We spoke to Cristobal Viedma, founder of Monkimun, about the key elements of the product and its expansion model.
When and how was Monkimun created?
I came back from Singapore, where I was working for Viki on language learning through subtitled movies. I had a dream of setting up a company again: I had previously set up another one [Bluewalks] and wanted to do something in Spain. Eight years later and after having been abroad, it was time to do it.
I came back in late 2013 and talked to my sister, who had been setting up language schools in Madrid for 8 years. She was doing well but the problem was how to expand it — a school with only fifty students. And that’s where the Internet came in! At first we were working on it part time. Then it started to work. In March we tested it again and in June we said: ‘We’re in business!’
You have several apps. How are they organized and what is the business model?
Last year we launched five applications, two of which were testing ones. Each application has four or five lessons on a given topic. As we’re making it for children between 2-6 who get easily distracted and need many different lessons, we are now creating content and setting up a platform to upload it. On that platform we will include the option on progress reports for parents. The applications are a funnel to get users, while the web platform is where we cash in.
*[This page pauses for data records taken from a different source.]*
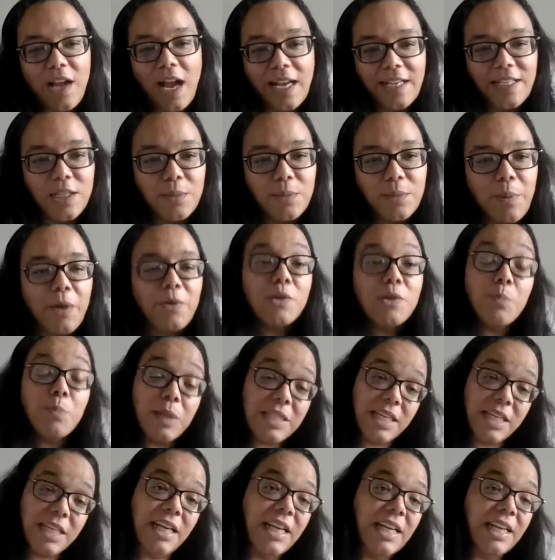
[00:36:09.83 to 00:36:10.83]
I suppose,
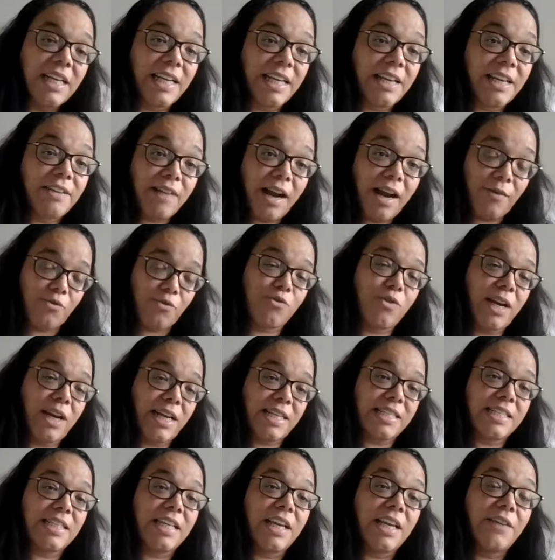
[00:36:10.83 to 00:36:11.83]
particularly around
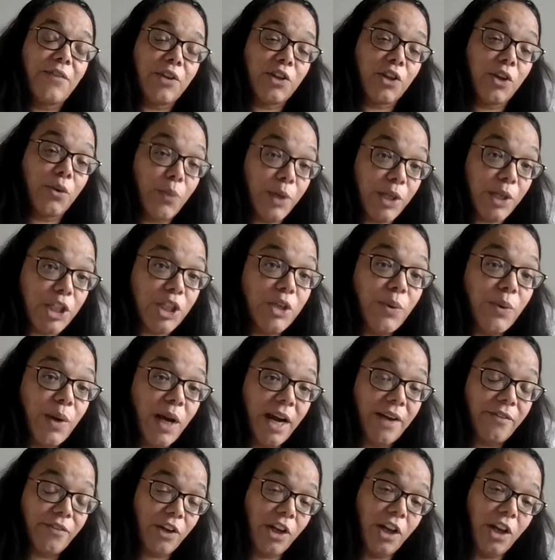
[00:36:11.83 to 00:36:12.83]
race, given that we do
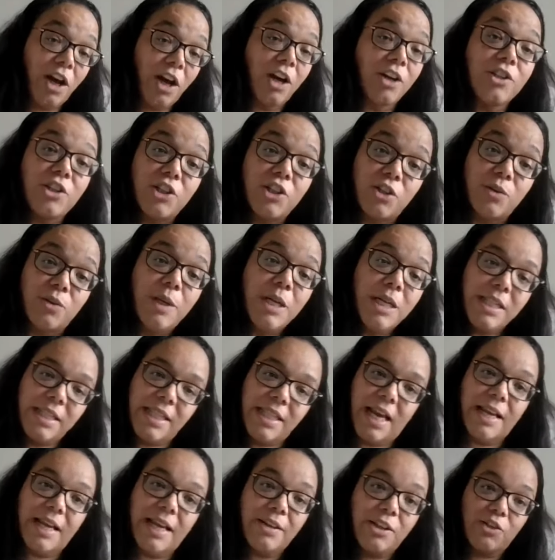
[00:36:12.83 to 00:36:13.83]
have large enough
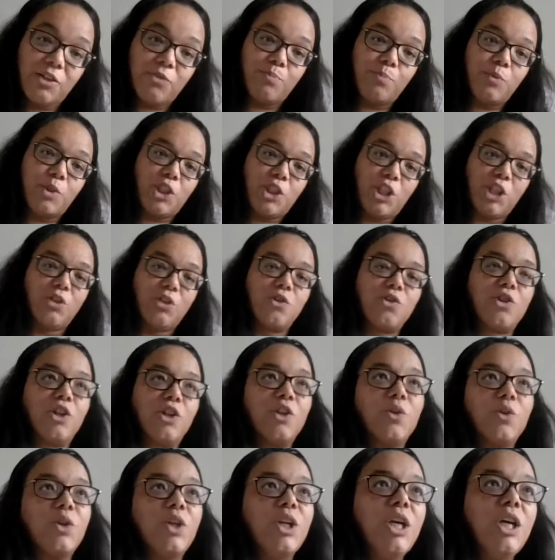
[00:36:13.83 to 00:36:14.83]
that
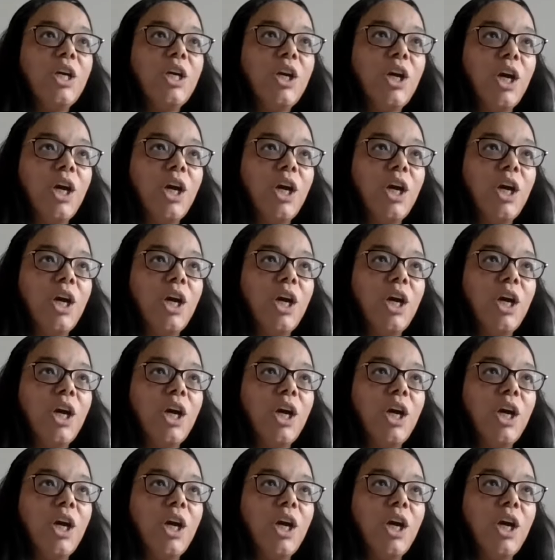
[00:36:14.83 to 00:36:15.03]
children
When it’s a product for little children, making profit is not an issue.
Which markets does it work best in?
We are focused on China (40% users); United States, because that is where people pay; and Spain, because we are based here and it’s good for the team to see people using it. In total, we have 20,000 daily active users.
Who is the target user?
Children aged 2-6. This age group used to have no access to technology: little children couldn’t use a keyboard or a mouse. In 2010, when the iPad came out, a brand new market with no content for it suddenly opened up. Many games started coming out and some companies focused on education, but we didn’t think they offered a complete solution. Among language-based apps, big players like Busuu or Duolingo make games for adults or children over 6. There are twenty thousand children using Monkimun daily, which amounts to about a thousand kindergarten classrooms. We were speaking about this the other day — it’s kind of a responsibility.
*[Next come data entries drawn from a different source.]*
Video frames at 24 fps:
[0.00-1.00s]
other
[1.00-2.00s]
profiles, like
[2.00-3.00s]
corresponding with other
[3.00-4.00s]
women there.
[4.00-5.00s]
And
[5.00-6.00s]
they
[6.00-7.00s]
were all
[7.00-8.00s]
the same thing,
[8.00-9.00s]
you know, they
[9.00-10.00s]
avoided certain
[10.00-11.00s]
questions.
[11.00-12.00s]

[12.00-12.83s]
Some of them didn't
What does app developing for children entail? How do you know what works and what doesn’t?
My sister has been organizing classes for children for 8 years. We’ve hired a woman with a Ph.D. in developmental psychology and we test ideas with children once a week, on Fridays. We do this because, while you may think what you want or have a Ph.D., children understand things any way they wish. What we do is try everything with them at the daycare.
Part of our value is the know-how on making products for little children when nobody else is doing it.